Un projet à 120 millions de dollars d'une naïveté confondante sur l'état de l'Amérique et un plaidoyer pour sauver la civilisation d'elle-même. Complètement fou, pour le meilleur et surtout pour le pire.
La voilà enfin, l'arlésienne de Francis Ford Ford Coppola, ce film rêvé né dans son esprit il y a près de 40 ans, et pour lequel il a hypothéqué ses célèbres vignes à hauteur du budget colossal de 120 millions de dollars. Le prix à payer pour s'offrir le luxe d'une liberté totale, loin des executives des studios hollywoodiens. L'histoire de Megalopolis se déroule à New Rome, copie conforme d'un New York vaguement futuriste, où s'écharpent César Catilina (Adam Driver), un architecte de génie capable d'arrêter le temps à l'envi et le maire archi-conservateur Franklyn Cicero (Giancarlo Esposito) : l'un veut faire évoluer sa ville vers une utopie écolo, l'autre reste éperdument attaché au statu quo. Julia (Nathalie Emmanuel), fille de Cicero et amoureuse de César, est tiraillée entre les visions opposées des deux hommes de sa vie.
Bon, forcément, raconté comme ça, ça n'a l'air de rien. Mais dans la tête de Coppola, ce qui joue ici n'est rien de moins que la potentielle fin de la civilisation, une décadence de l'empire américain qu'il compare avec une lourdeur à peine croyable avec la chute de l'empire romain (les noms des personnages et de la ville évidemment, mais aussi des citations de Marc Aurèle en pagaille, des séquences de drogue et de sexe débridé, une course de chars dans Madison Square Garden et même une scène dans des bains publics avec Driver et Jon Voight en toges).
Plein comme un oeuf
En résulte un long-métrage volontairement baroque et plein comme un œuf, qui radote autant qu'il passe du coq à l'âne sans autre forme de procès : tour à tour péplum, comédie, film politique ou d'anticipation... La coupe est vite pleine et pourtant Coppola, généreux démiurge, se fait toujours un plaisir de nous remettre une petite rasade. Mais le cinéaste de 85 ans a le grand mérite de tout assumer, la théâtralité et les emprunts au cabaret comme le mélange de premier et de second degré (Aubrey Plaza et Shia LaBeouf, hilarants, mais qui semblent jouer dans un tout autre film).

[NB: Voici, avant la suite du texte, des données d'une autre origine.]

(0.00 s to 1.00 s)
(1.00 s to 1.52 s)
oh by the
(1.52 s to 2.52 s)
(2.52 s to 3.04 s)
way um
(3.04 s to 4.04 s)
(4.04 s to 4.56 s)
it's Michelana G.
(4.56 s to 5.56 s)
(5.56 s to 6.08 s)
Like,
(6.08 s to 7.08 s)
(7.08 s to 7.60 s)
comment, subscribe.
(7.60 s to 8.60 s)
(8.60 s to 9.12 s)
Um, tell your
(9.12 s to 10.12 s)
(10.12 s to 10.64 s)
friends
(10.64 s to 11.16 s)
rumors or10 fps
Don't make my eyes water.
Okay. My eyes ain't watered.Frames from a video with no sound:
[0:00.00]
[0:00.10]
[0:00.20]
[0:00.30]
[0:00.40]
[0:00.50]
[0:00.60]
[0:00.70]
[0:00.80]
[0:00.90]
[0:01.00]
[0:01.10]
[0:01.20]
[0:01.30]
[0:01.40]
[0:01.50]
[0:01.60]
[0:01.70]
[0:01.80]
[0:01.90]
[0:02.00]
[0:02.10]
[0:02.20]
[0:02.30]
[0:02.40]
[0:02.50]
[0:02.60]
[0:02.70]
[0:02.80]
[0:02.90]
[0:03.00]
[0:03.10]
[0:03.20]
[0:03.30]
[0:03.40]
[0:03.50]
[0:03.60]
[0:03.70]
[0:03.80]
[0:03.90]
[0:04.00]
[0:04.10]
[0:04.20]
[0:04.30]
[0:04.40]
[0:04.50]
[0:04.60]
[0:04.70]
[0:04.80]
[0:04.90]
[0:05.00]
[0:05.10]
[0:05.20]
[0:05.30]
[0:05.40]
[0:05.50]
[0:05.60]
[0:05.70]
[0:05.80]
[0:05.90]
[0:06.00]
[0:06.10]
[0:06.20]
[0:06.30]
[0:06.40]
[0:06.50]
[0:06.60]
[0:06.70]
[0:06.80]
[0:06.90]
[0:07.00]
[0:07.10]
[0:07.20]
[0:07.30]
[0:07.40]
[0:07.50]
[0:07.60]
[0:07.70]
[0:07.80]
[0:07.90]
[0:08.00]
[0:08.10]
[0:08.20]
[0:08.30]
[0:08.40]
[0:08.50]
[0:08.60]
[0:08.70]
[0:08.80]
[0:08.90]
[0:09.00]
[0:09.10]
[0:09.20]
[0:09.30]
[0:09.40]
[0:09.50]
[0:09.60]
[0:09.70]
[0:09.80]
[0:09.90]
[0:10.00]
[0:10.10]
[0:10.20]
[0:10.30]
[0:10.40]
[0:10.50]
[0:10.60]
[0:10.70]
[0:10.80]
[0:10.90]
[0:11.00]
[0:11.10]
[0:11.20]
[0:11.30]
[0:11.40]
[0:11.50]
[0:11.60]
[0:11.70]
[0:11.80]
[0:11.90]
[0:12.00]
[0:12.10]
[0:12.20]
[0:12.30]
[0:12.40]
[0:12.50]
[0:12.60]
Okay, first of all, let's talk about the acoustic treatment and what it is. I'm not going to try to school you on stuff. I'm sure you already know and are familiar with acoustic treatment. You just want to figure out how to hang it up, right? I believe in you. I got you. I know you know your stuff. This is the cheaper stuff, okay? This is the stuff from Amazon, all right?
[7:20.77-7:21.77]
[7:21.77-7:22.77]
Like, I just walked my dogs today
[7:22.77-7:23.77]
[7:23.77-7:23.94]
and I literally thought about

Un authentique bazar à ciel ouvert, bourré ras-la-gueule d'effets spéciaux numériques au service de plans souvent à la limite de la faute de goût (comme si les potards de Coup de coeur avaient été poussés à fond). Une esthétique proche du style camp dont Baz Luhrmann aurait pu se revendiquer, qui n'empêche pas à quelques visions splendides de surgir ça et là, notamment quand l'architecture contemporaine se confond avec des bâtiments antiques. Mais timing cannois oblige, la comparaison avec la virtuosité de George Miller (autre réalisateur d'un certain âge) sur son rutilant Furiosa fait évidemment très mal.
Insaisissable, Megalopolis est un drôle d'objet dont la naïveté confondante du propos se résume à opposer les créateurs/artistes - ici capables d'arrêter le cour du temps et donc possiblement d'agir sur l'avenir des civilisations - à la froideur des bureaucrates corrompus incapables de rêver assez grand pour sauver l'humanité. Le discours, manichéen et rabâché ad nauseam, entraîne le film vers sa propre chute.
Megalopolis, de Francis Ford Coppola, avec Adam Driver, Giancarlo Esposito, Nathalie Emmanuel... Durée : 2 h 18. Le film n'a pour l'instant pas de date de sortie.